Documented evidence about he everyday life of immigrant Chinese in Southeast Asia between the nineteenth and twentieth centuries is beginning to emerge, and it is evident that many factories started as small family operations set up to produce ceramics fro personal domestic needs. Accustomed to high-fired glazed vessels fro daily use, the Chinese must have found the utensils used in Southeast Asia, such as banana leaf plates and coconut shell cups, alien and unsuitable. Conversely, the colorful wares with their pristine glazes and painted motifs must have appealed to the local inhabitants of the regions, thus, and industry was born.

 

Unglazed pots for domestic use are made today in some rural parts of Malaysia but the knowledge and skill of potting is rapidly being lost. Daily utensils previously made of earthenware are today being replaced by metal replicas or by less expensive Chinese pottery.

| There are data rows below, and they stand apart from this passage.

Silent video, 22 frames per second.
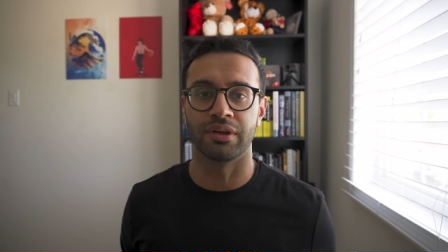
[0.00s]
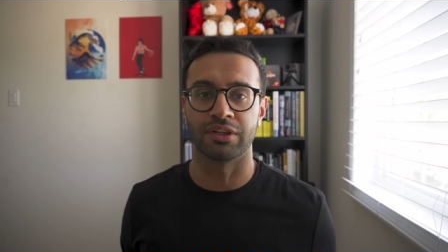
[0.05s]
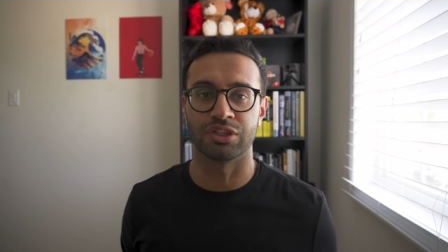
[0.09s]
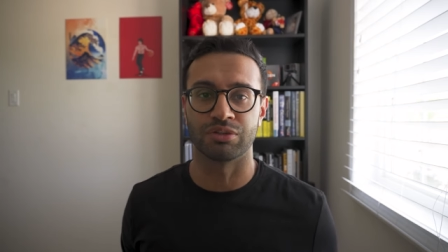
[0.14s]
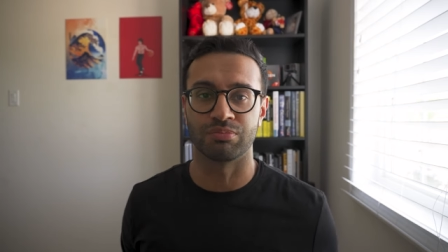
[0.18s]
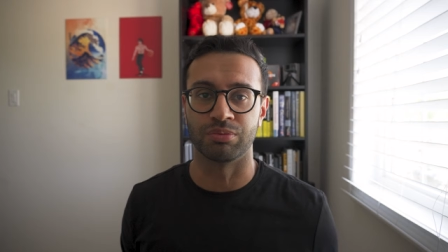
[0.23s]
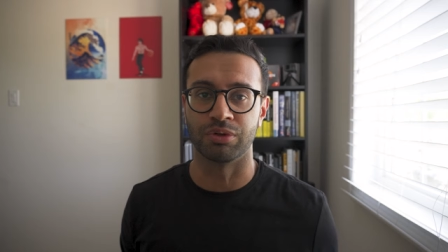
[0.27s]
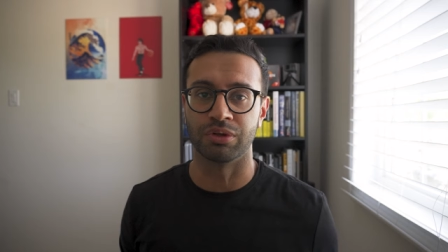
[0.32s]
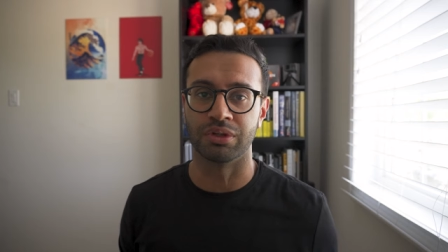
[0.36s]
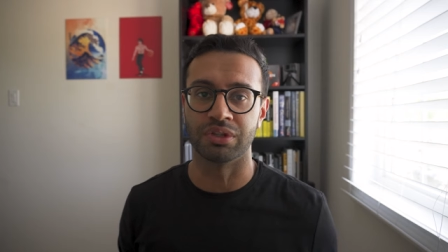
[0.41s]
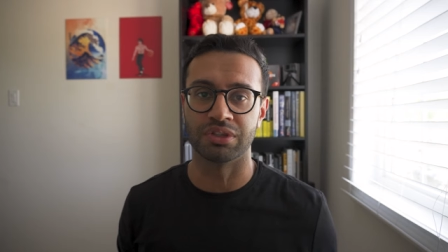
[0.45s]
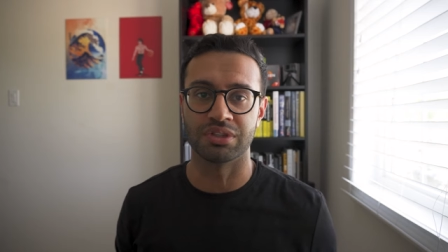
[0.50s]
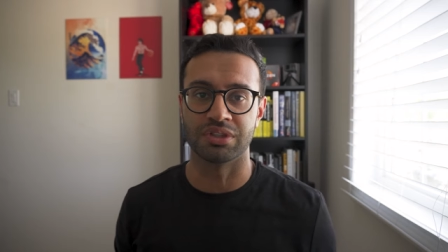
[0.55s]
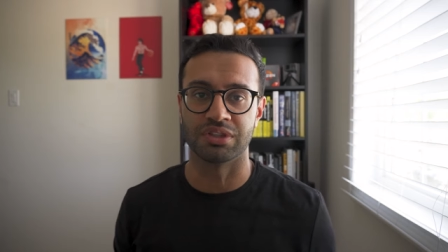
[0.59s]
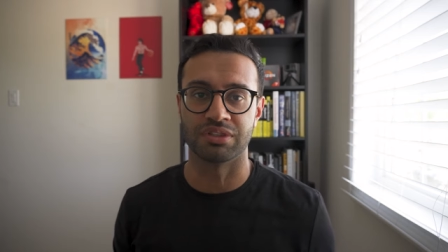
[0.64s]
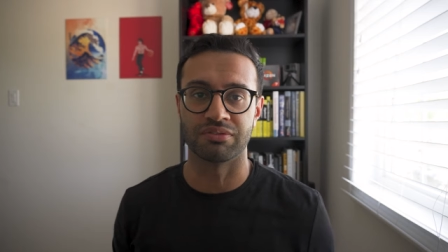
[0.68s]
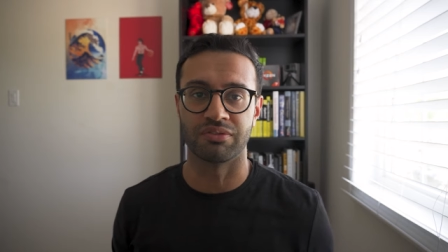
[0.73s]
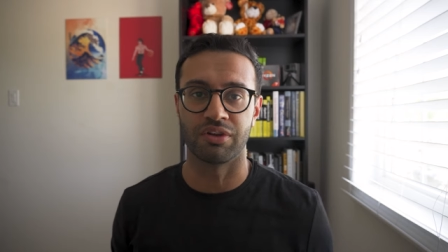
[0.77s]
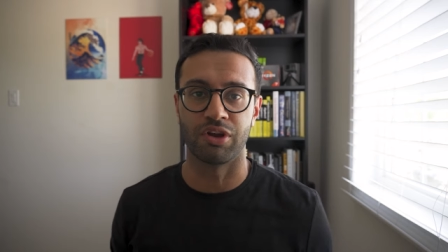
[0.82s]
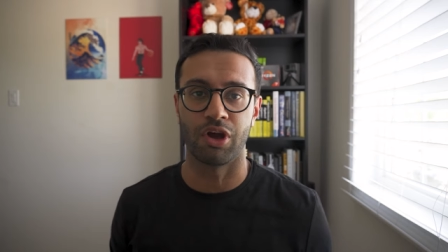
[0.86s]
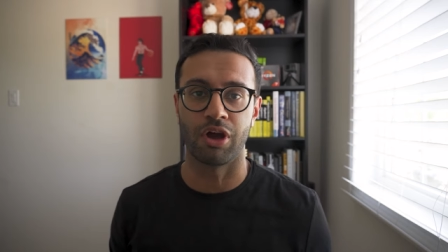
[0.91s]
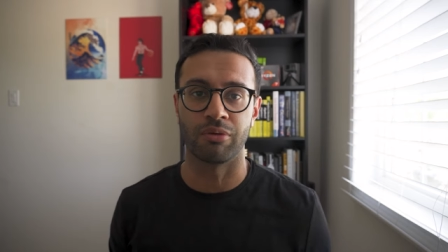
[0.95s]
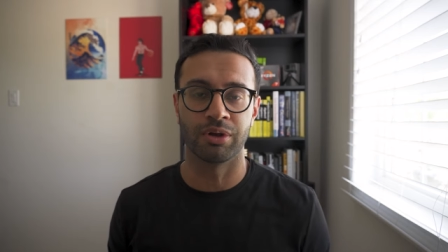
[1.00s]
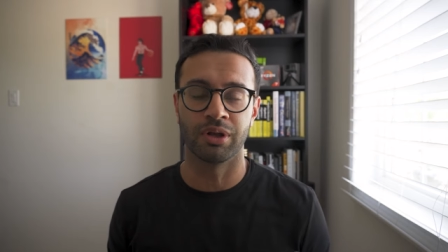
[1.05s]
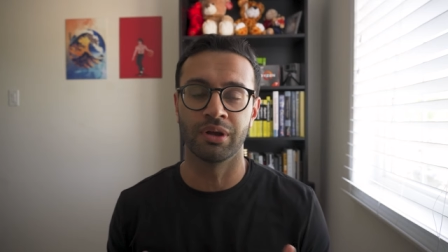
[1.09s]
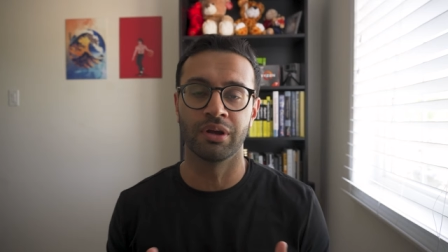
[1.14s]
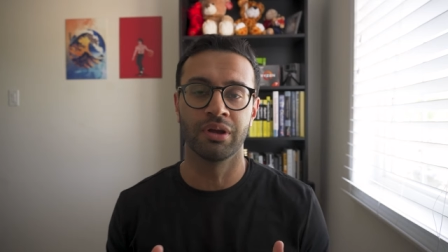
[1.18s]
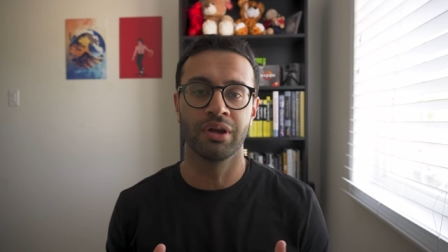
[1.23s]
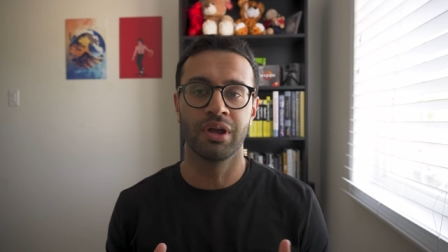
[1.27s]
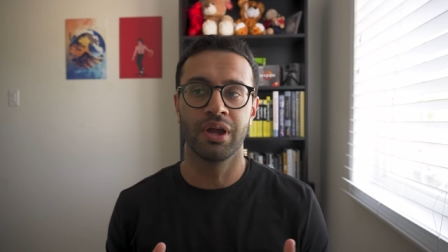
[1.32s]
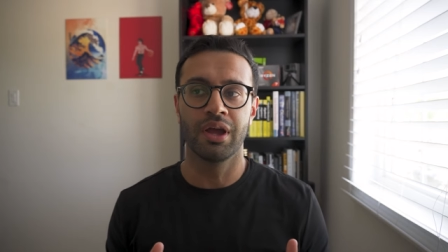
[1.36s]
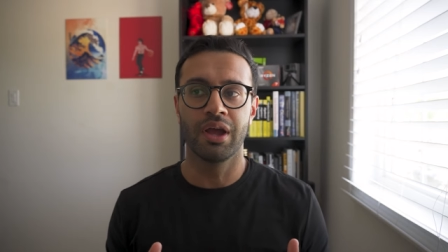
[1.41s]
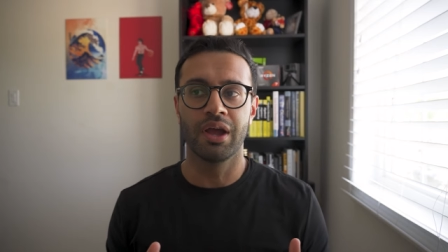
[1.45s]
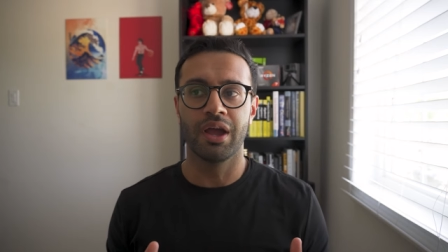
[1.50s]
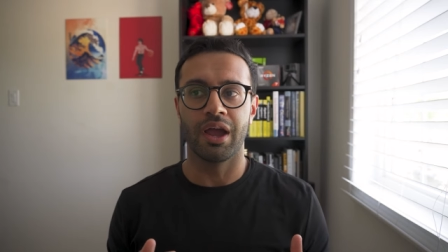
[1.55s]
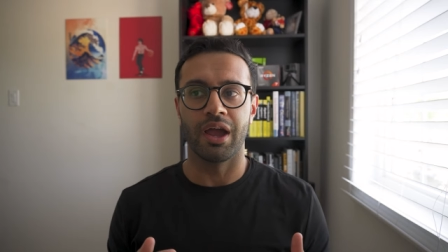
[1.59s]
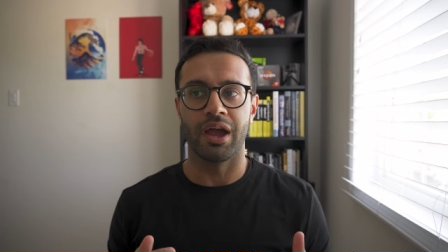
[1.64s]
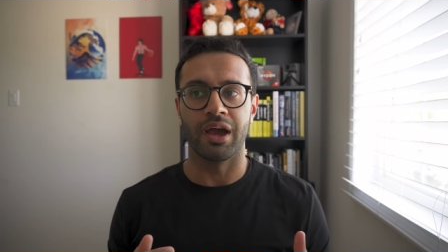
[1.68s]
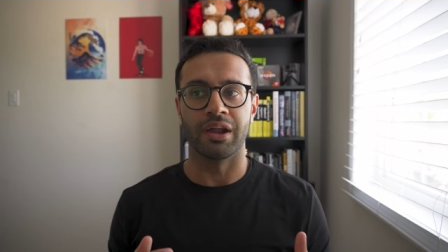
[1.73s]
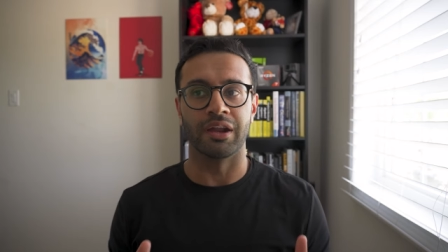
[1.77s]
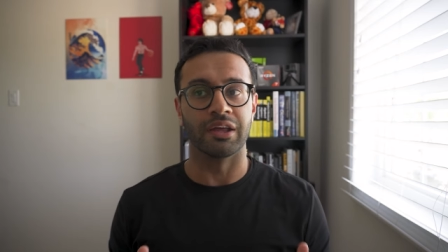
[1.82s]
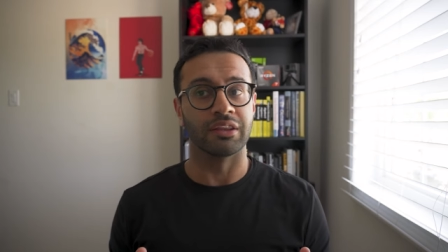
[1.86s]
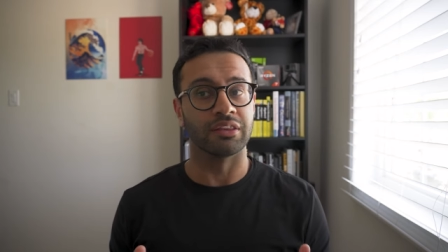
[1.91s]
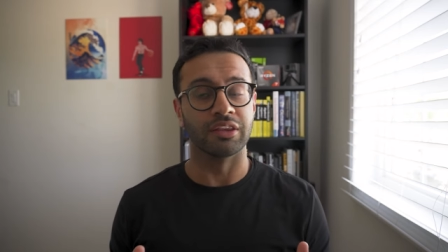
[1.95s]
experienced this phenomena
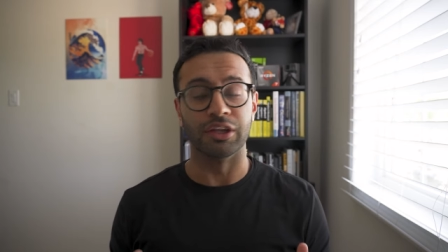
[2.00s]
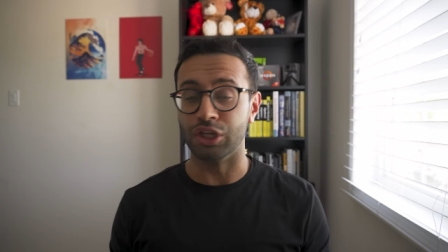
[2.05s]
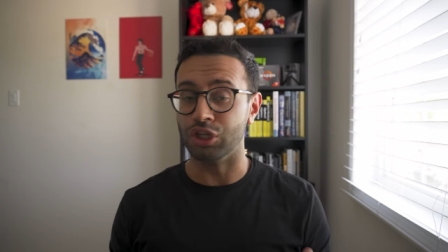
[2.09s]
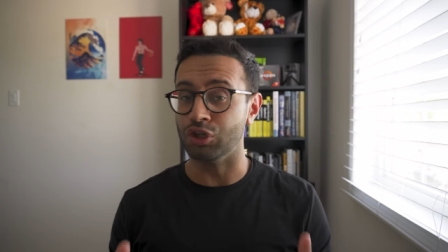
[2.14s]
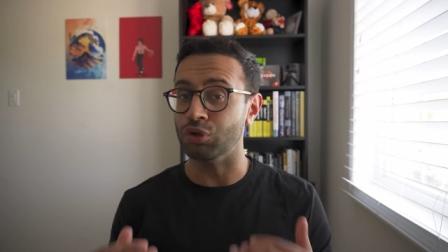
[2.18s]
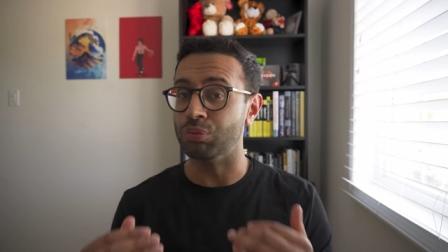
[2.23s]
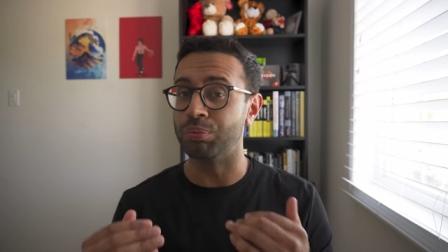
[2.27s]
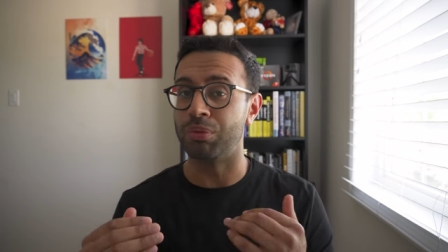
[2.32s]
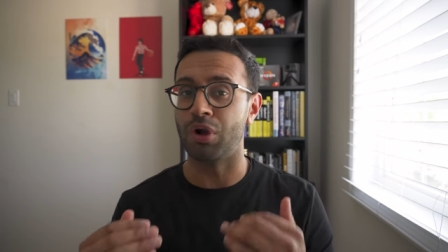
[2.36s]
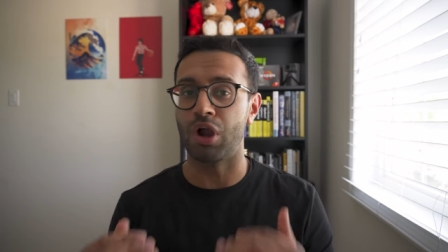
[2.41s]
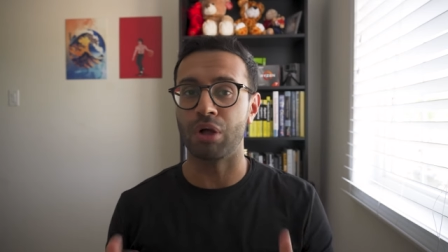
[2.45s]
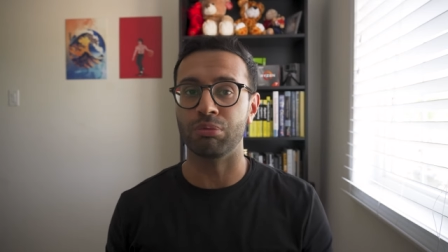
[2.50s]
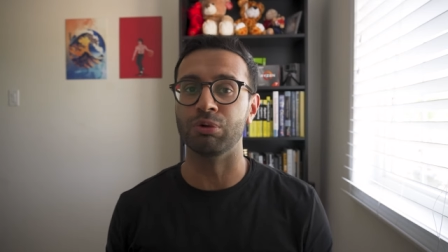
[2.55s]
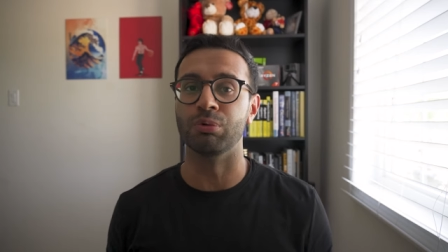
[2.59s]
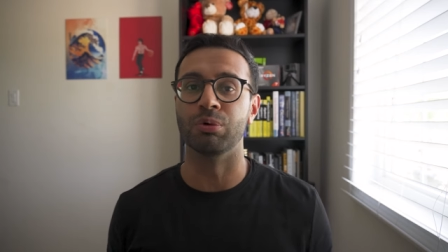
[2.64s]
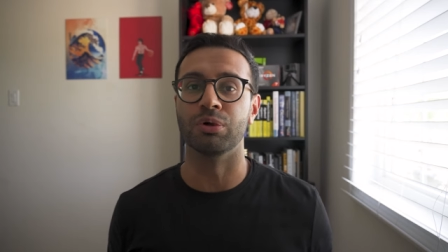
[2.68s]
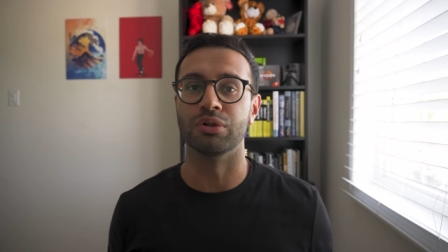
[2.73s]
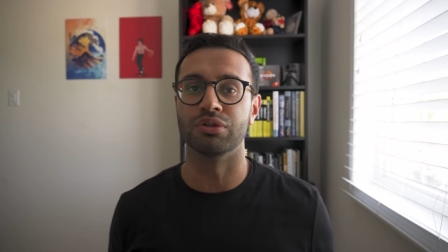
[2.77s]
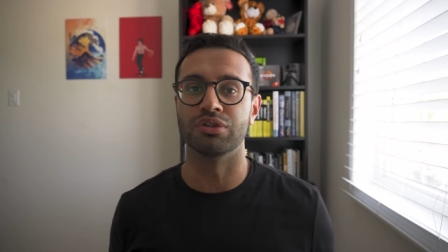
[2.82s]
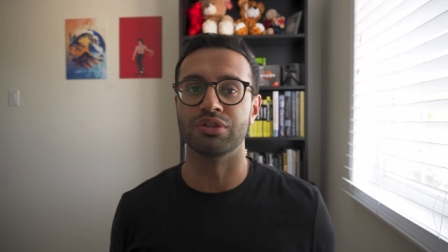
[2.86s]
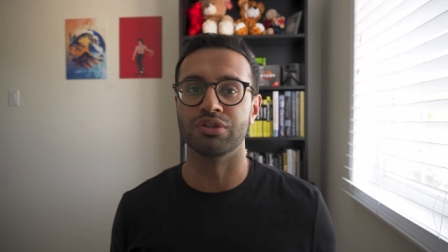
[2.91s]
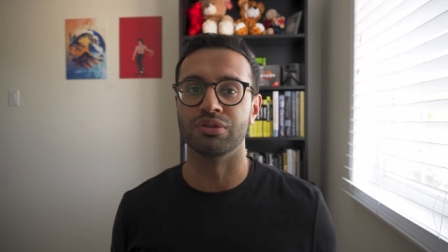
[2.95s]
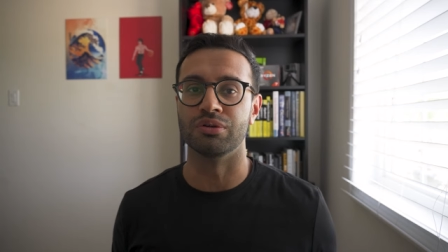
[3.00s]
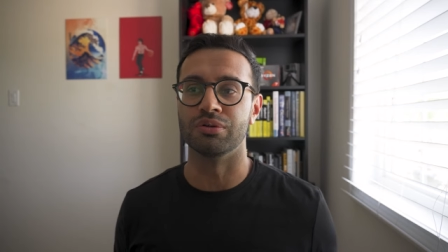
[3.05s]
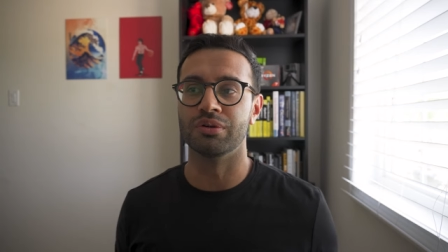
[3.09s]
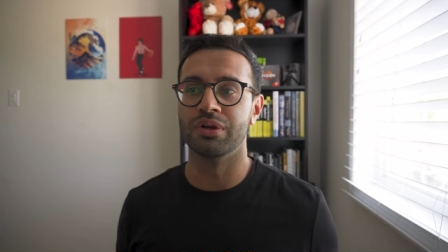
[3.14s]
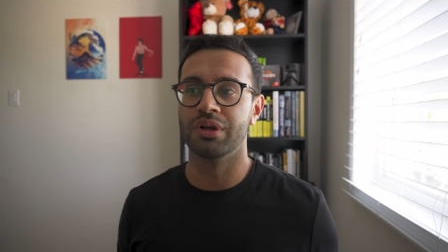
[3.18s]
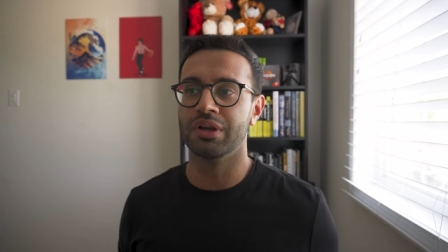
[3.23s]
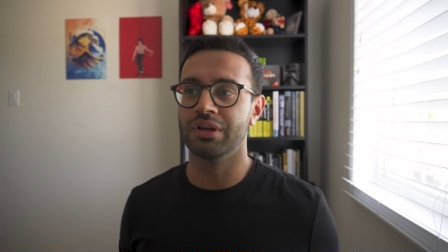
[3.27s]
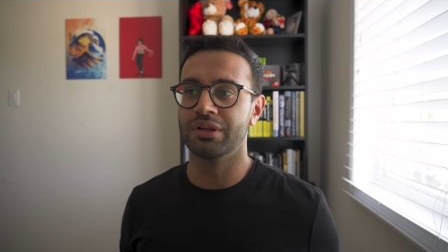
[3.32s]
and I think you probably will too.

The ancient method of hand building is used and the potters are almost always women. Instead of a rotating wheel, the clay is shaped on a square wooden tray.

 

One remaining factory is in the village of Sayong in Perak. A training school has been set up to teach modern potting techniques, including the use of mechanized equipment. Some vessels are thrown on the wheel and others are molded. All the wares are fired in a modern gas kiln.

 

The main product is a black, unglazed water bottle in a double-gourd shape. The two sections are disproportionate in size and the neck has a bulge. The body is decorated with a band of vertical lines, deeply incised with a bamboo knife. A distinctive feature of these water bottles is a glossy, burnished surface, which is achieved by burying the pots in rice husks immediately after firing.